→ PROBLEM
Although the entries contain pictures, your copy should hold only their exact text.

THE DATA: Begin

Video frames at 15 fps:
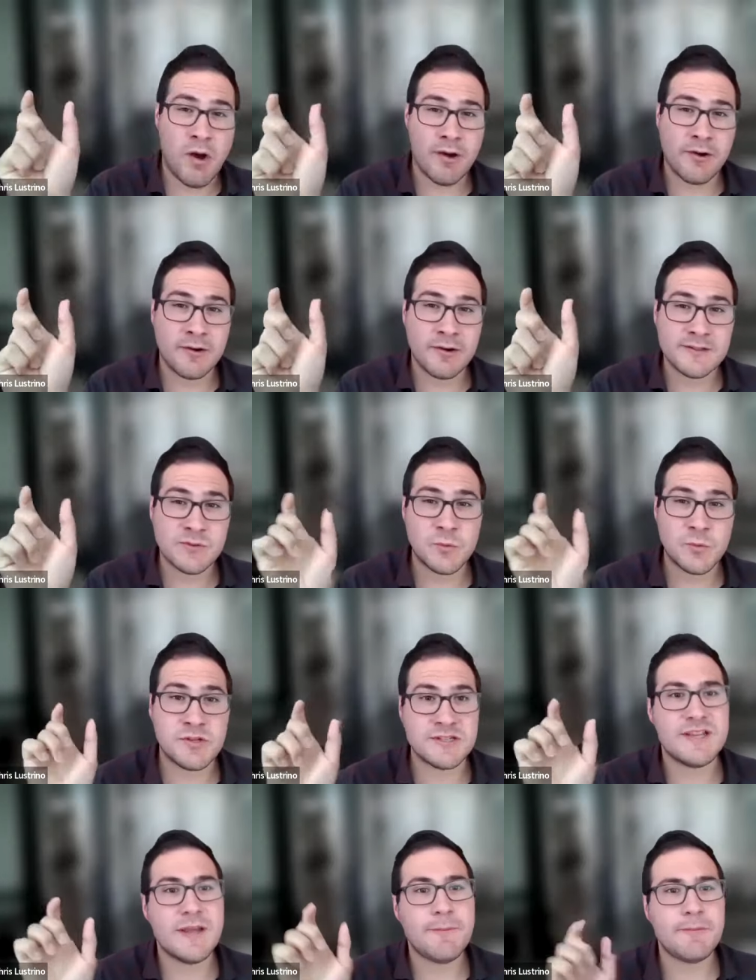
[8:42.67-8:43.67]
waters,
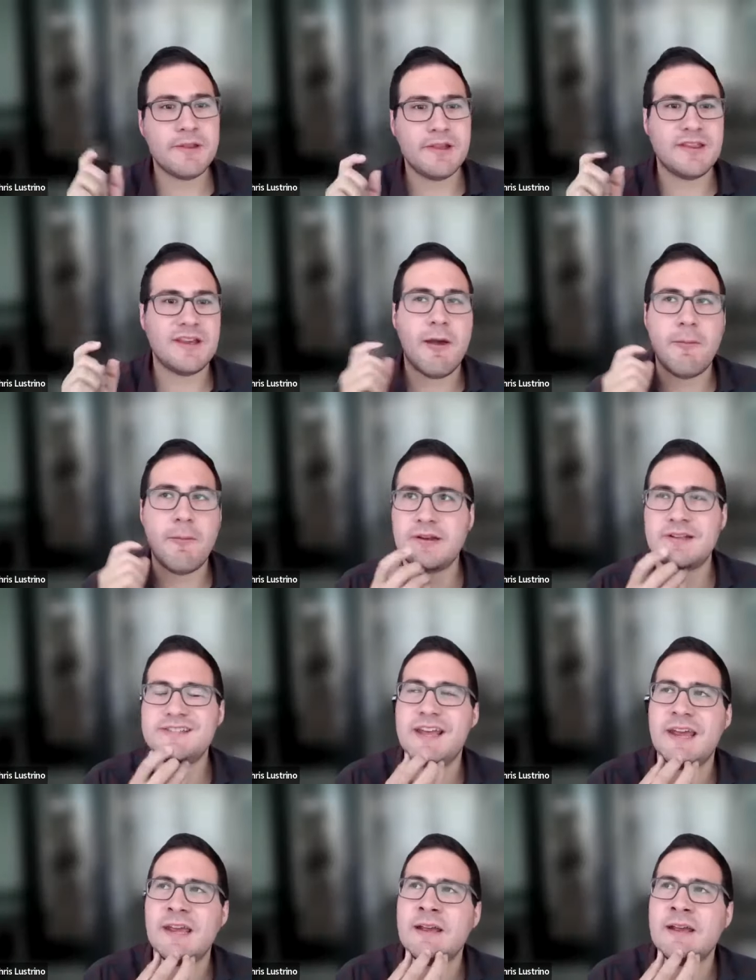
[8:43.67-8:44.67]
which is typically the
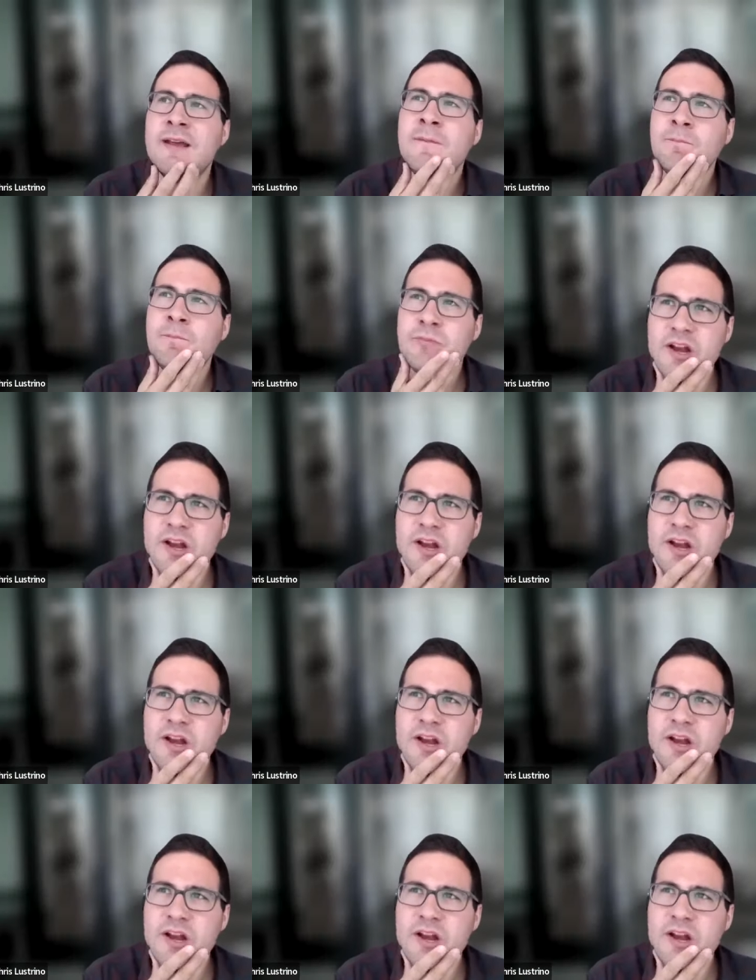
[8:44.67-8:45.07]
company saying,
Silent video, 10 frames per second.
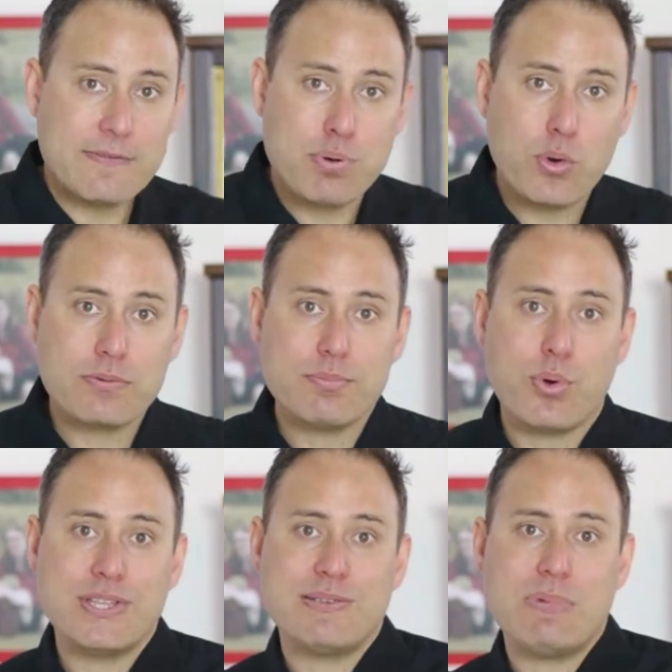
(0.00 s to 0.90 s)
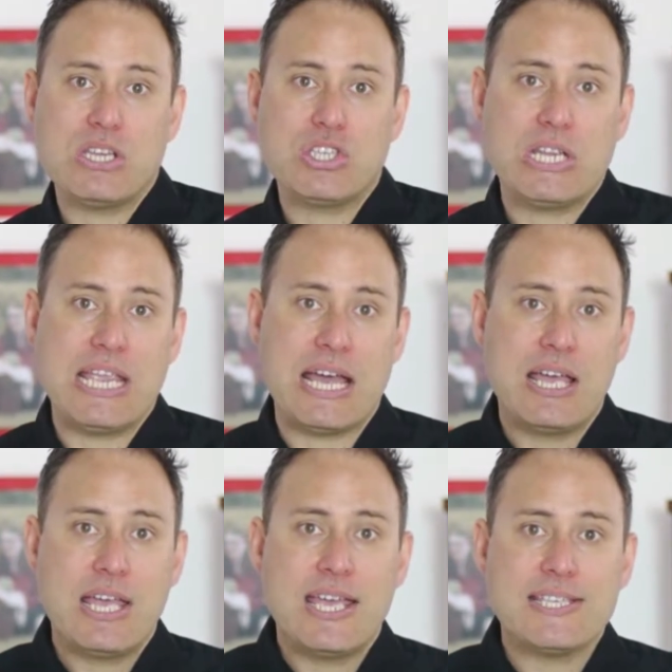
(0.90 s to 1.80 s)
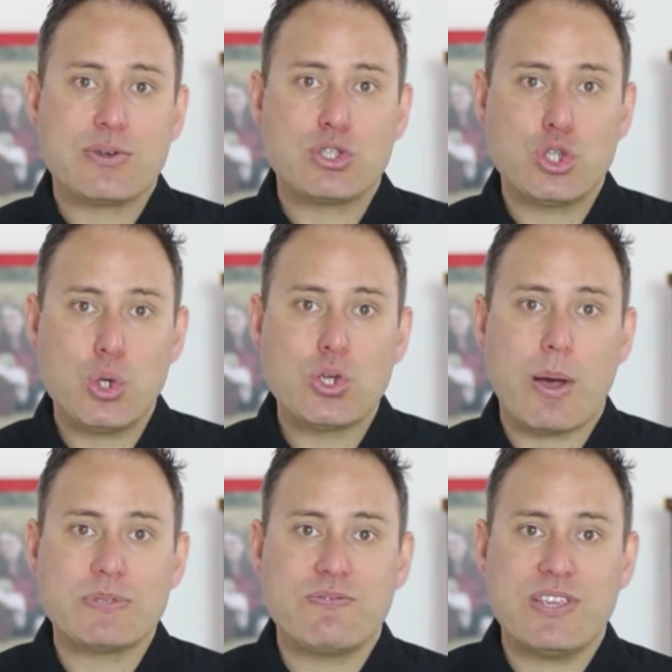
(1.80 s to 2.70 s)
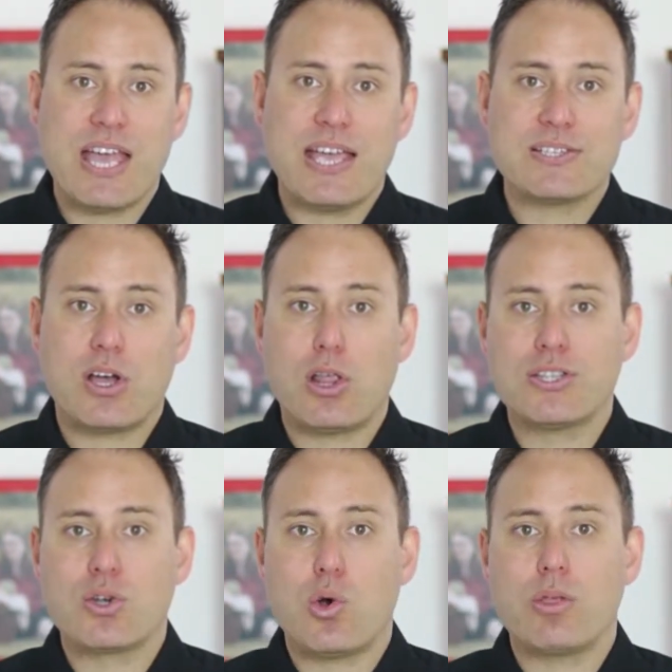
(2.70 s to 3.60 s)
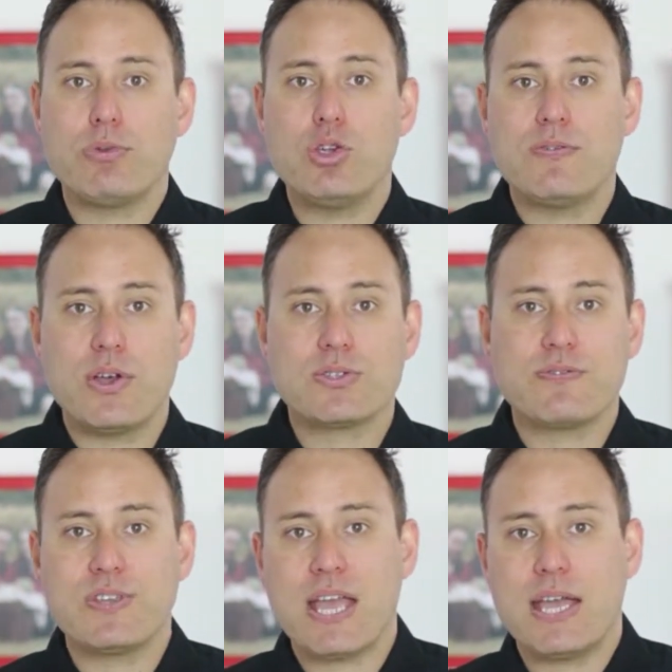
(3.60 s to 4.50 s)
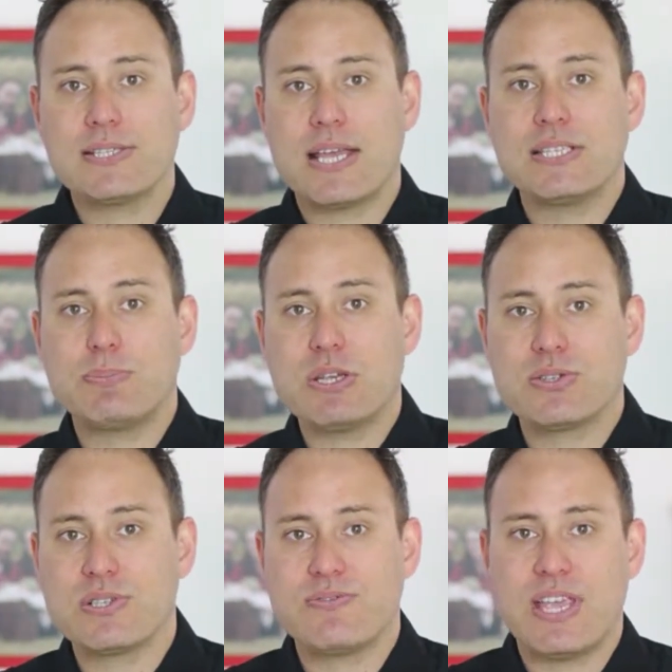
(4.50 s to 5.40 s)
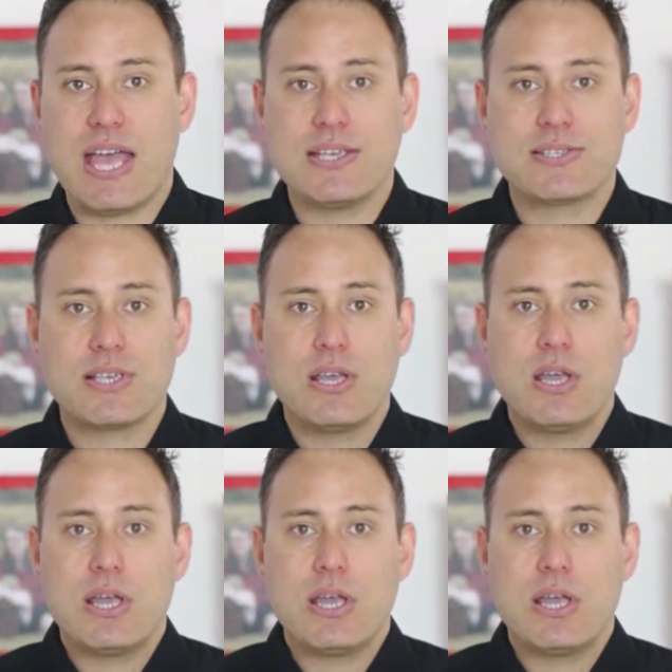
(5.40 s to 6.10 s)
an important point to mention here is there are two types of VAs. I like to call them universal VAs and specialist VAs.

THE DATA: End

→ FINISHED TASK
Video frames at 15 fps:
[8:42.67-8:43.67]
waters,
[8:43.67-8:44.67]
which is typically the
[8:44.67-8:45.07]
company saying,
Silent video, 10 frames per second.
(0.00 s to 0.90 s)
(0.90 s to 1.80 s)
(1.80 s to 2.70 s)
(2.70 s to 3.60 s)
(3.60 s to 4.50 s)
(4.50 s to 5.40 s)
(5.40 s to 6.10 s)
an important point to mention here is there are two types of VAs. I like to call them universal VAs and specialist VAs.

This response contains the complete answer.